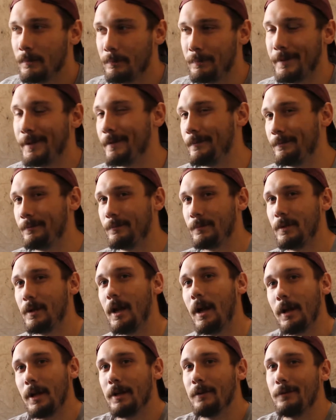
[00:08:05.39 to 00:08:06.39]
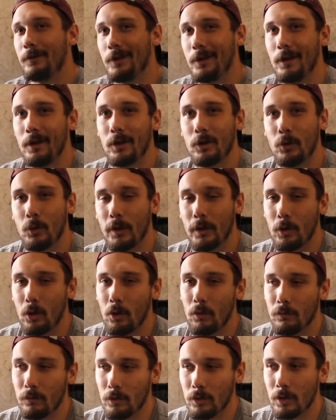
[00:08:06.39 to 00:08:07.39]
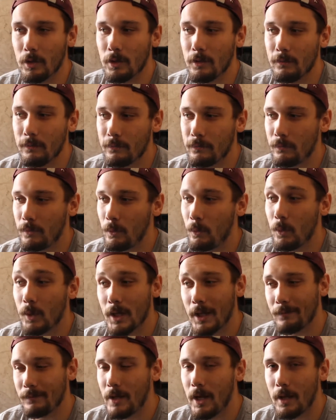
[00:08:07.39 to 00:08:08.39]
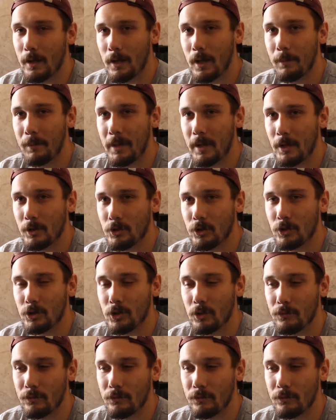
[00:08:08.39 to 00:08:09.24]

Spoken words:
But I'll give you a quick overlook of what I've got on my engine so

== WORK TO BE COMPLETED ==
Copy nothing but the lines from the line holding "[00:08:07.39 to 00:08:08.39]" through the last line of the entries, exactly, while leaving out the pictures.

== WRITTEN SOLUTION ==
[00:08:07.39 to 00:08:08.39]
[00:08:08.39 to 00:08:09.24]

Spoken words:
But I'll give you a quick overlook of what I've got on my engine so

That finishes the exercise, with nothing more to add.